= WORK REQUEST =
Every entry must be repeated exactly. Exclude all pictures.

= DATASET RECORDS =
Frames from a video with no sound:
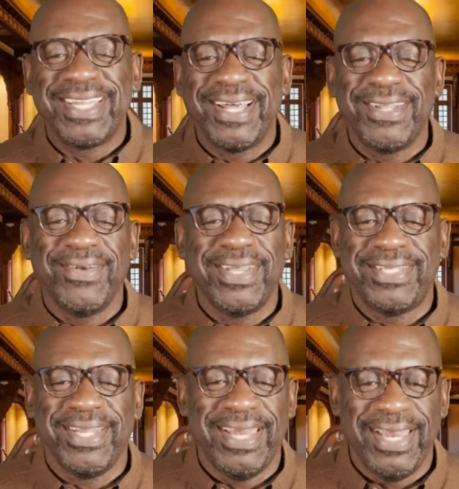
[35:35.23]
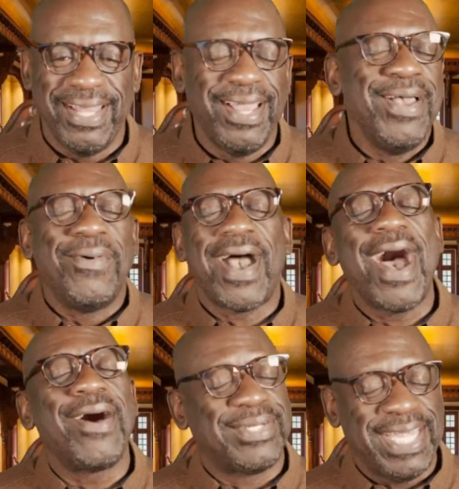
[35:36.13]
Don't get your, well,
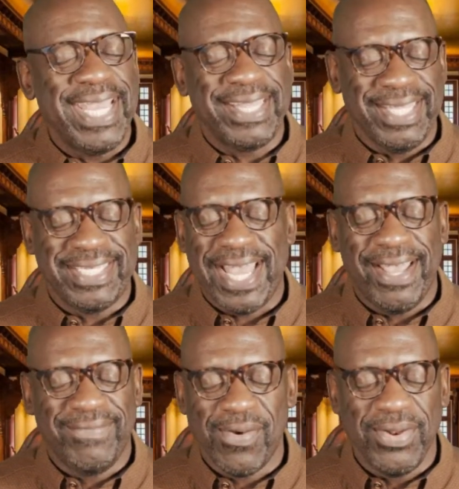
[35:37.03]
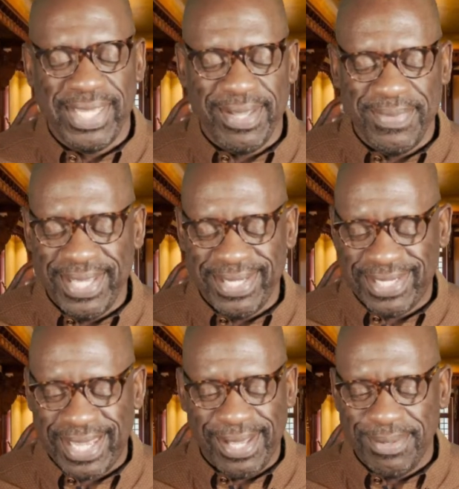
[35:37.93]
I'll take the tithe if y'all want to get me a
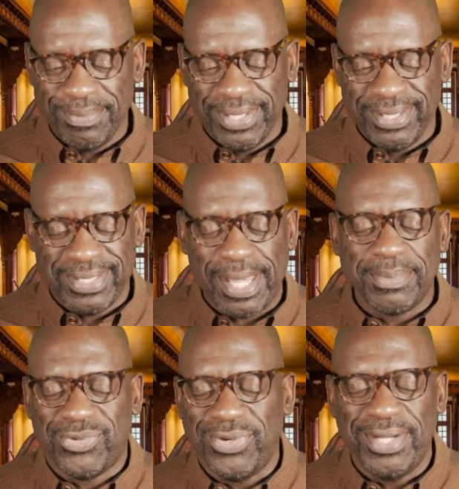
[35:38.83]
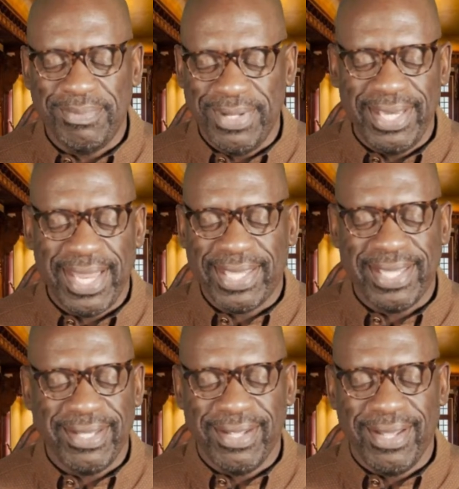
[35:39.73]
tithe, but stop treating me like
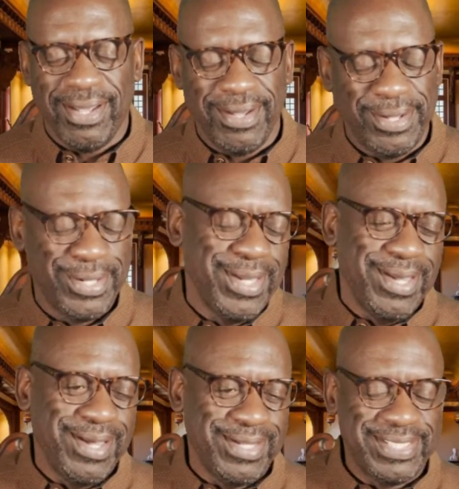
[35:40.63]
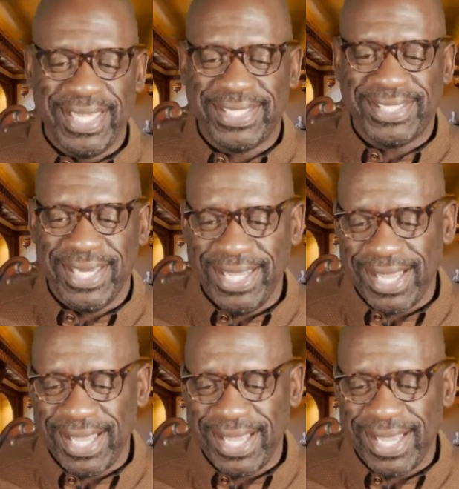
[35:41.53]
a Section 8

= ANSWER BOX =
Frames from a video with no sound:
[35:35.23]
[35:36.13]
Don't get your, well,
[35:37.03]
[35:37.93]
I'll take the tithe if y'all want to get me a
[35:38.83]
[35:39.73]
tithe, but stop treating me like
[35:40.63]
[35:41.53]
a Section 8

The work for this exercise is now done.